Totally understandable... but.. a WS isn't a mind reader either. As frustrating as all of this is for you - you do have to help him help you heal.

I don't remember you mentioning if you are in MC or not?

blakesteele posted 8/13/2013 14:49 PM

Hang in there...very typical behavior. My wife took 6 months to come out of that mode...and even this week she has lost her patients with me asking the same questions again and again....to the point that we started talking about legal separation and divorce...and we are 11 months out. So I don't know what our future holds...but with regards to your post...try and relax from the engagement.

180 is a good thing. I have used it, then not, then used it again. I am growing tired though....
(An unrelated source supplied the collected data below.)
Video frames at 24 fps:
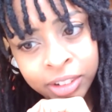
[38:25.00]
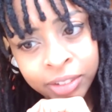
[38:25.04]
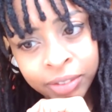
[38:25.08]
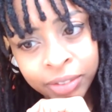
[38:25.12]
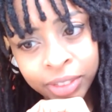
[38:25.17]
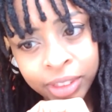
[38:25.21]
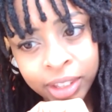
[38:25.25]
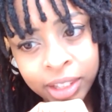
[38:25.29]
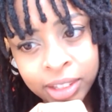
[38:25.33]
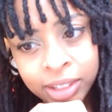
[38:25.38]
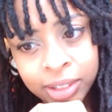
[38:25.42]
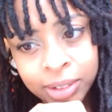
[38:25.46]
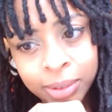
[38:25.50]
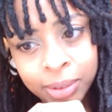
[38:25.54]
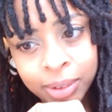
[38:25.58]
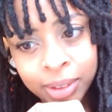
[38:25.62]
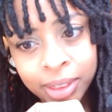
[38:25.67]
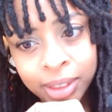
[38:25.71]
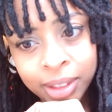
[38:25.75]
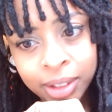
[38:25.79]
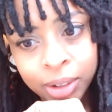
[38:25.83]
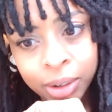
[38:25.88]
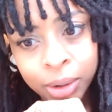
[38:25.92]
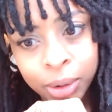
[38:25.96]
That's
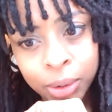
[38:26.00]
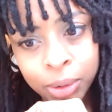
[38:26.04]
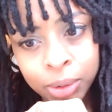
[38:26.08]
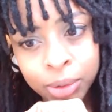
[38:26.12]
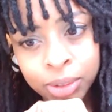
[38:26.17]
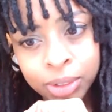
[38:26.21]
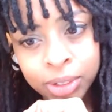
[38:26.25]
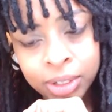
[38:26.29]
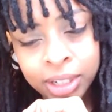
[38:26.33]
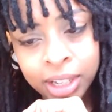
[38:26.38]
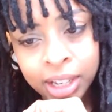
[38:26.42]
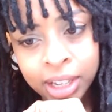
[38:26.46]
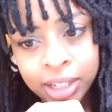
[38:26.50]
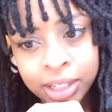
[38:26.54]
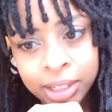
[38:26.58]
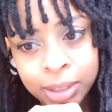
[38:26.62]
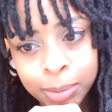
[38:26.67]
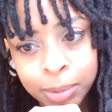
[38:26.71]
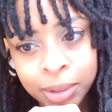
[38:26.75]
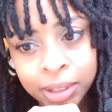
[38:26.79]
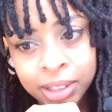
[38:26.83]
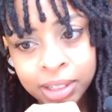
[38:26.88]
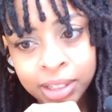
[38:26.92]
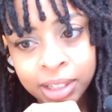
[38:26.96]
what the host Dan
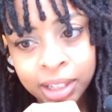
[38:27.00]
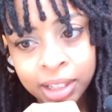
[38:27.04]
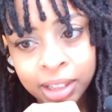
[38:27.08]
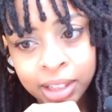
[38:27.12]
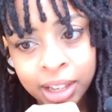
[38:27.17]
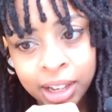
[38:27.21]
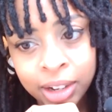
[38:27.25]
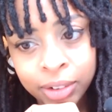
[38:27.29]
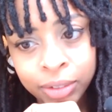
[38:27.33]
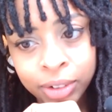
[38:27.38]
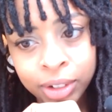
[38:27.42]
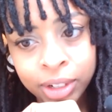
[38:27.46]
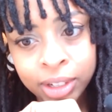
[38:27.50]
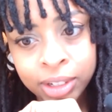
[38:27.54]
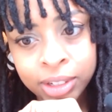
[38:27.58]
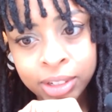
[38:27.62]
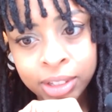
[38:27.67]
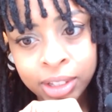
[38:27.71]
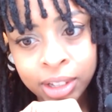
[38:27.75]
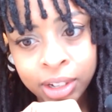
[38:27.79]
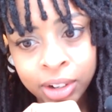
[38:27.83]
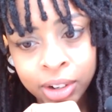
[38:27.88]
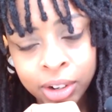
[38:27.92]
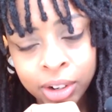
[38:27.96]
Smith said. The
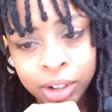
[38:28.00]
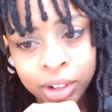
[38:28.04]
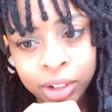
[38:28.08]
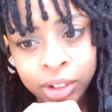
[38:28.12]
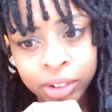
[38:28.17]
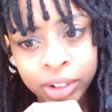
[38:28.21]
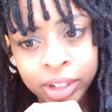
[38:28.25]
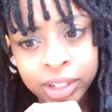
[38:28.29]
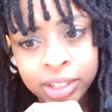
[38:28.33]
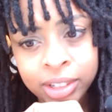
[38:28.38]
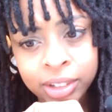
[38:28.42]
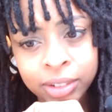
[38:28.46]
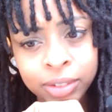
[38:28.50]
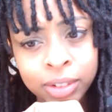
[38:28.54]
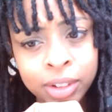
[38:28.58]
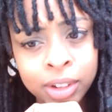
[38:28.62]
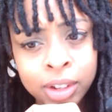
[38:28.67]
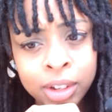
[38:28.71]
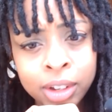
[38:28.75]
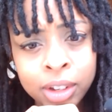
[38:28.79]
Africans there are aggressive.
This is a task for the courageous...I pray for courage a lot.

Praying for you too.

God be with us all.

crazyblindsided posted 8/13/2013 16:55 PM

I have been in and out of R more times than DDays. It took me being serious about D that WH's fog began to clear.

I know one thing that is for certain. This is MY last attempt at R.
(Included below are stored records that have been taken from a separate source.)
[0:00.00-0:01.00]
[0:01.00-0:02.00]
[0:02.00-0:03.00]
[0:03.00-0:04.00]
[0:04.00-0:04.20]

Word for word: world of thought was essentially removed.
Trusttrusttrust posted 8/13/2013 17:43 PM

I now know we were never in R. This despite being released from marriage counseling. The very next week he was out of town on business and she stayed with him at the hotel. WTF! I posted the saga somewhere and now don't know where. I am just so dang angry. How am I going to get thru this without divorcing him?

crazyblindsided posted 8/13/2013 17:53 PM

How am I going to get thru this without divorcing him?

I would start with the 180

Tripletrouble posted 8/13/2013 18:11 PM

You sound just like me and WH at that point. We did the same as blameitonthersain - he read How To Heal Your Spouse (we both did) then we went through it together chapter by chapter. It completely changed him and he said it did more than all the MC and IC combined to make him "get it". He made a list of the action items and uses it as a roadmap daily. Is he perfect remorseful wayward? Hell no, but light years ahead of where he was before reading it. Hugs, and good luck.